Mittwoch, 27. Mai 2009

Rachels Hochzeit (Rachel Getting Married)

USA 2008
R: Jonathan Demme
D: Anne Hathaway, Rosemarie DeWitt, Anisa George, Bill Irwin

Nach neun Monaten darf die drogensüchtige Kym erstmals die Entzugsklinik verlassen, um zur Hochzeit ihrer älteren Schwester Rachel nach Hause zurück zu kehren.

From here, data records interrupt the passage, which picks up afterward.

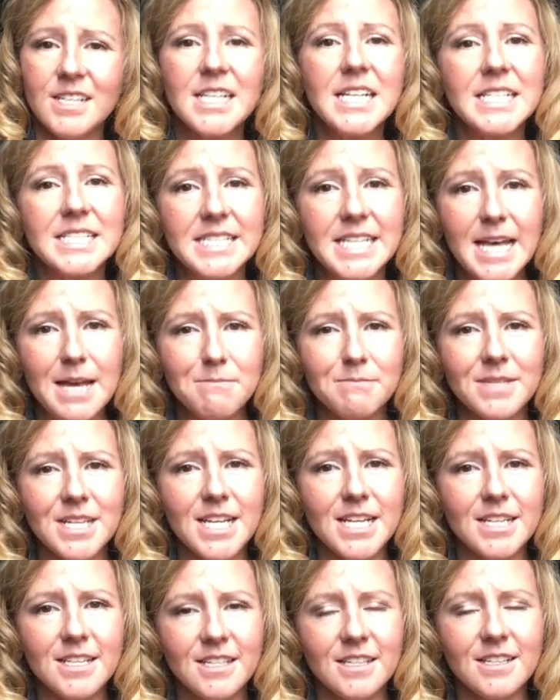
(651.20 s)

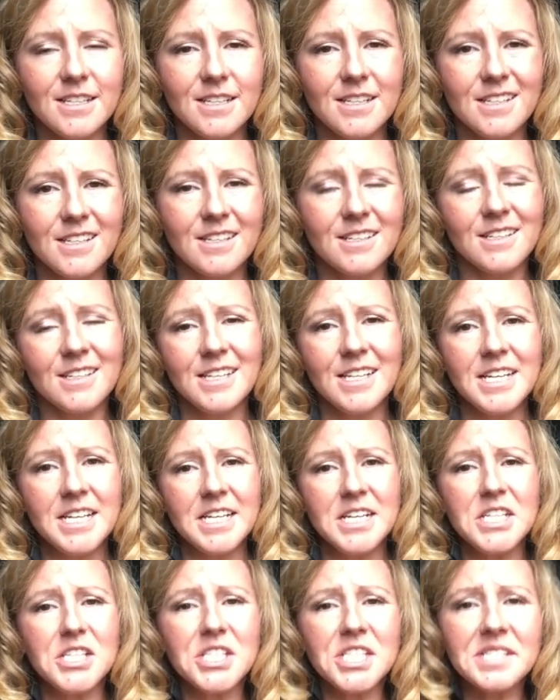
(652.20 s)
attempting
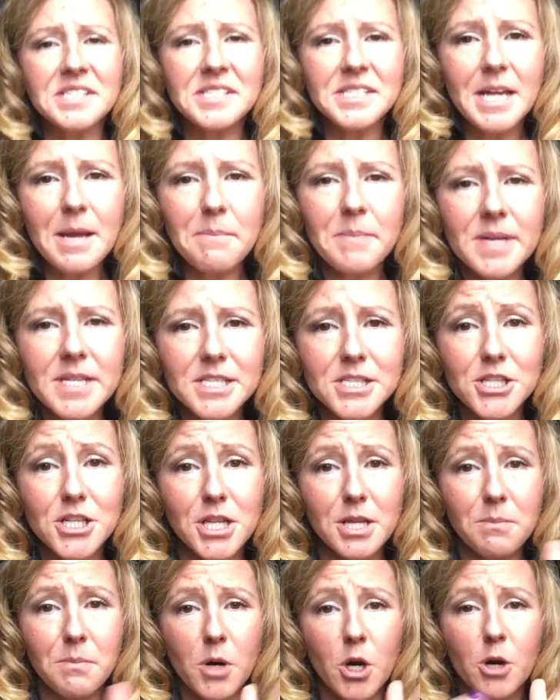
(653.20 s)
to step into
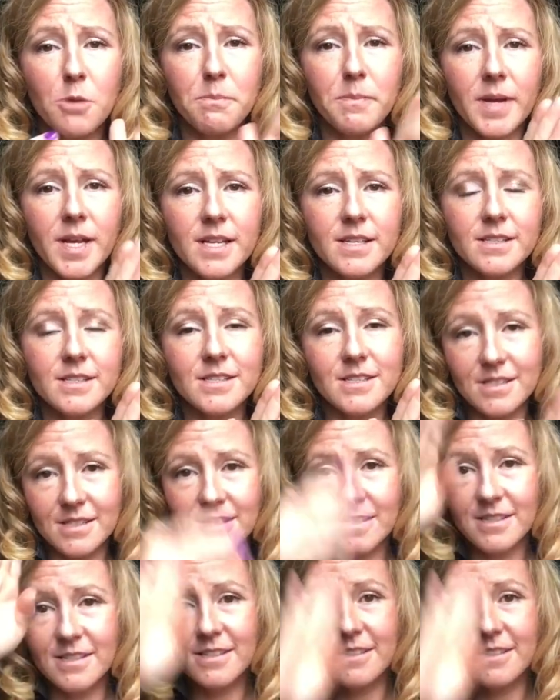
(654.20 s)
the purpose,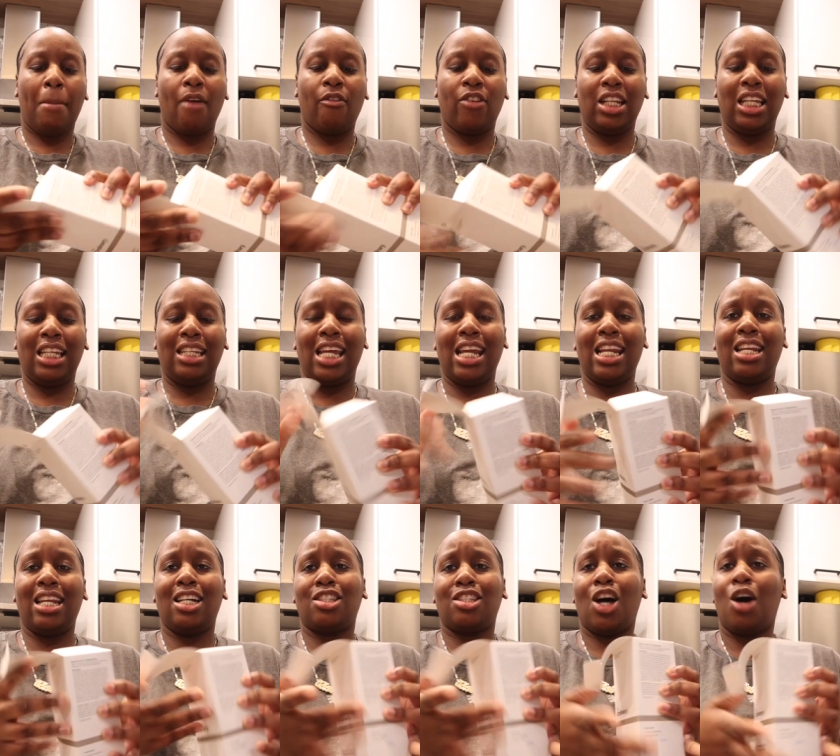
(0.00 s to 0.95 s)
I really
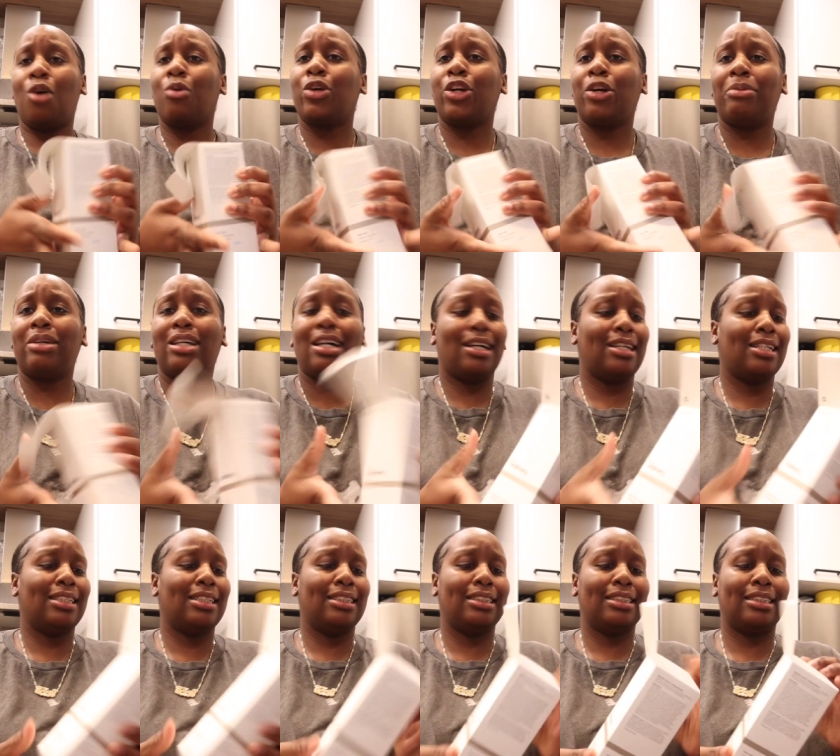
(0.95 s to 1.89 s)
needed a toner
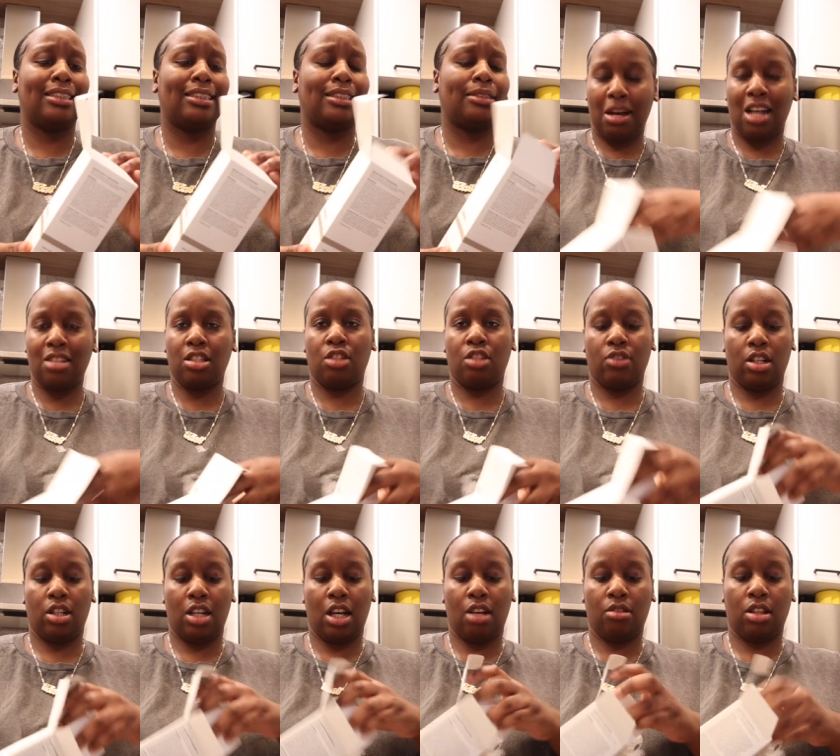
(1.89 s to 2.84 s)
because mine's is
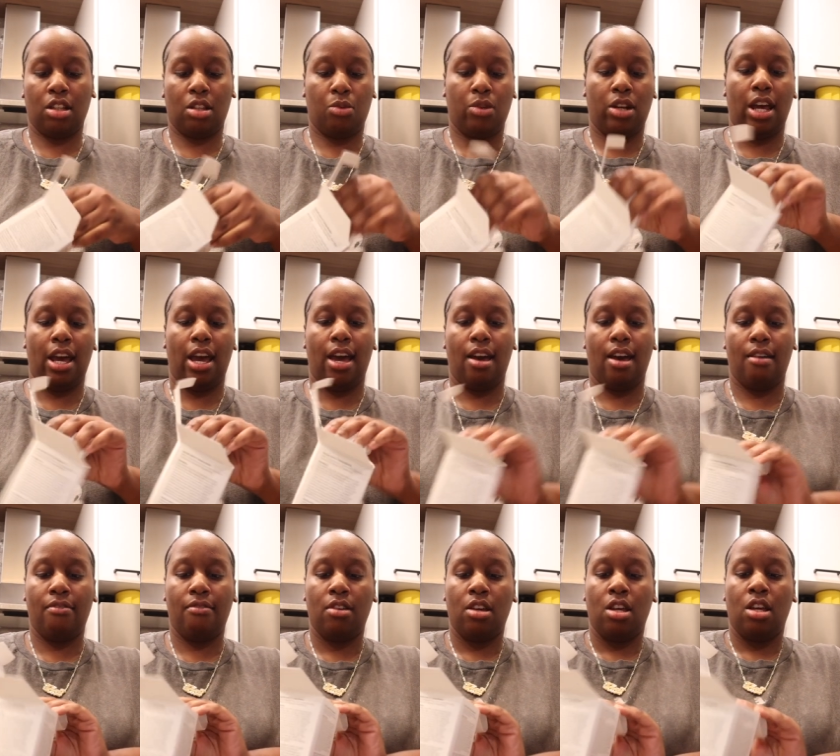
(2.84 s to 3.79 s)
running out, that's the one I
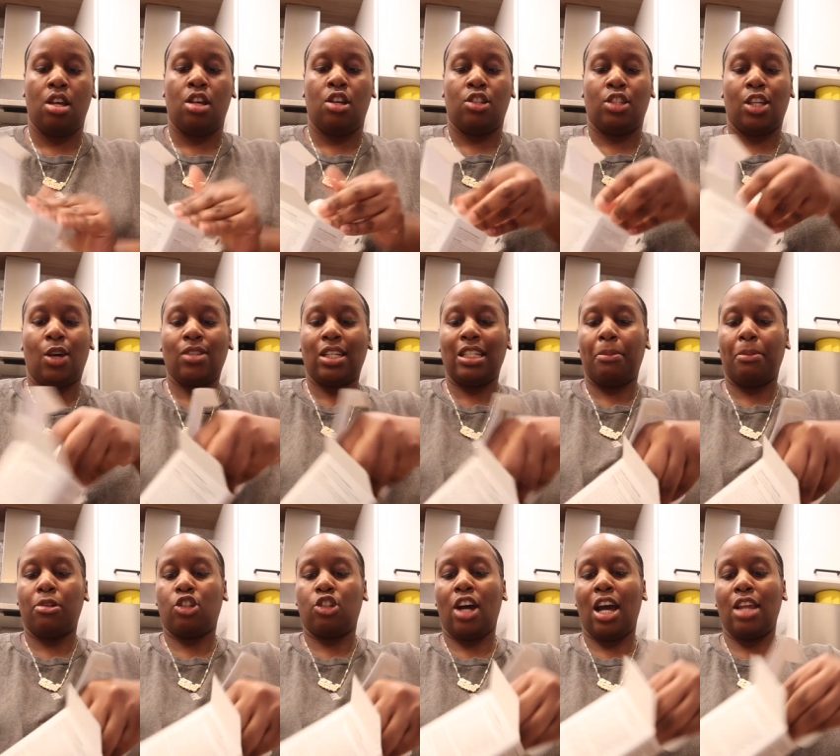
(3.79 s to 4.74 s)
have. So I was like, let
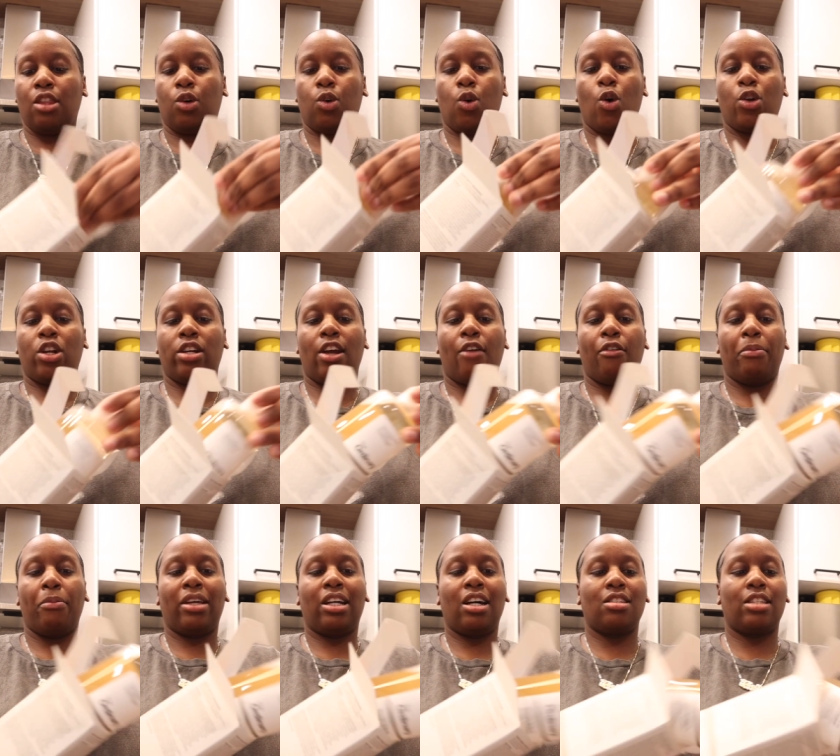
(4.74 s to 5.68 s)
me try The Ordinary
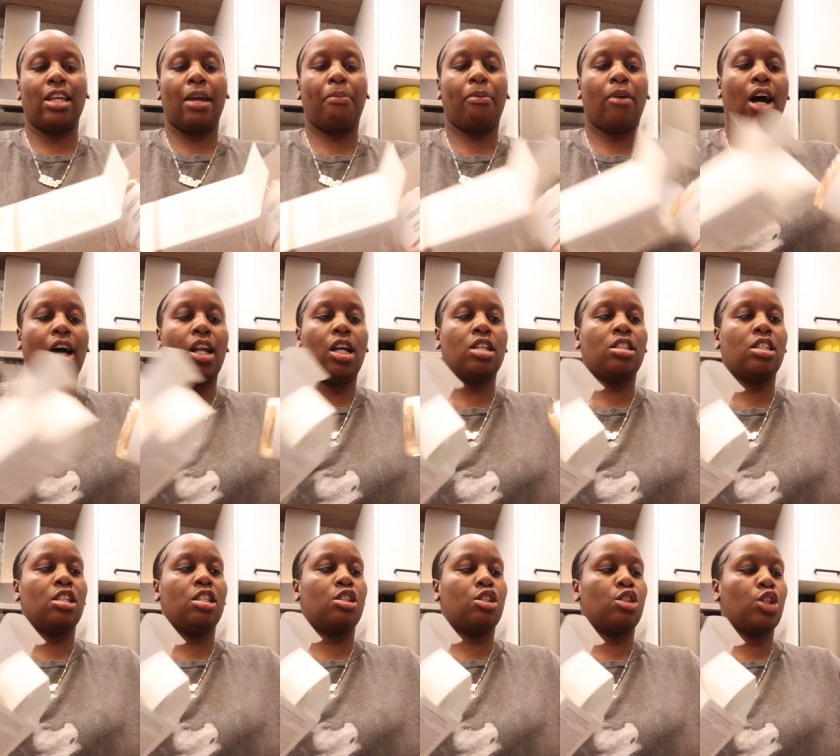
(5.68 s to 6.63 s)
because their products
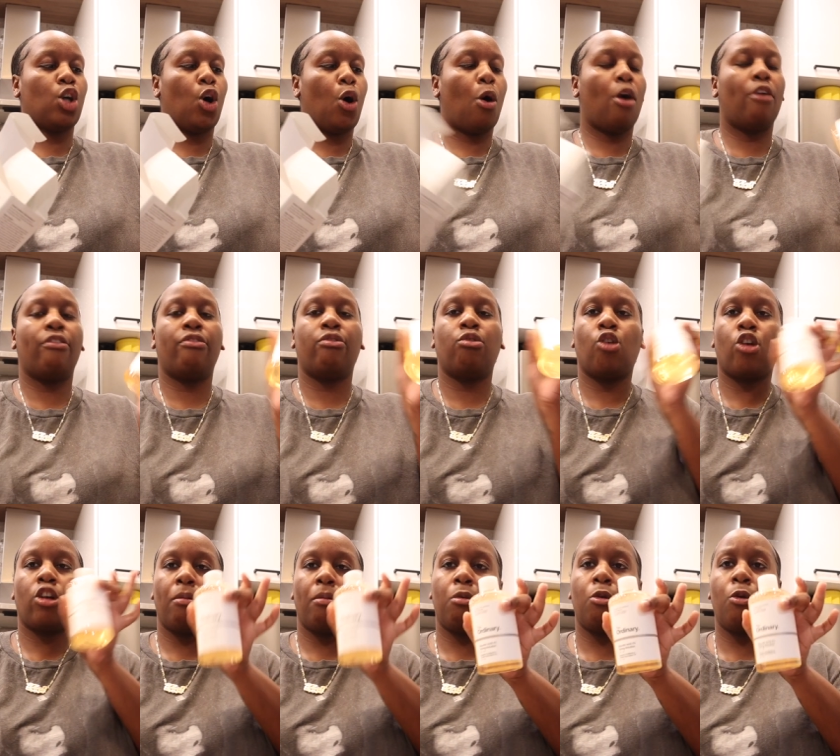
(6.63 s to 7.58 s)
is so
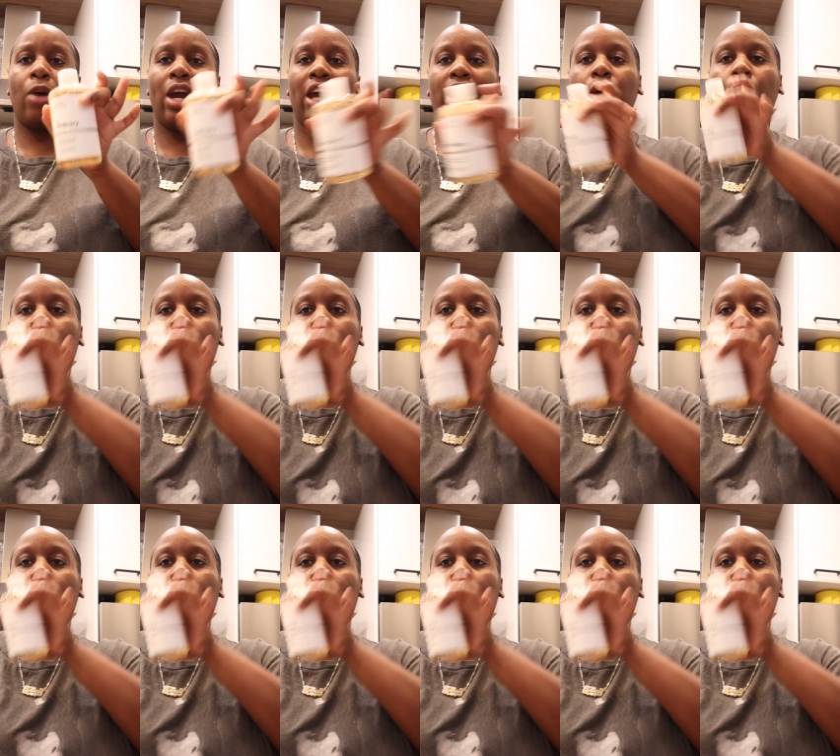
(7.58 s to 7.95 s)
affordable and it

rachel_getting_marriedDie Hochzeitsfeier findet auf dem Grundstück von Kyms Vater (Bill Irwin) statt, das Haus ist voller Menschen, alle sind aufgeregt und angespannt. Kym (Anne Hathaway), kettenrauchend und ständig schwarz gekleidet, fühlt sich nicht zugehörig zur fröhlichen, bunten Hochzeitsgesellschaft. Wie ein Fremdkörper bricht sie in eine scheinbar heile Welt ein und reißt alte Wunden auf.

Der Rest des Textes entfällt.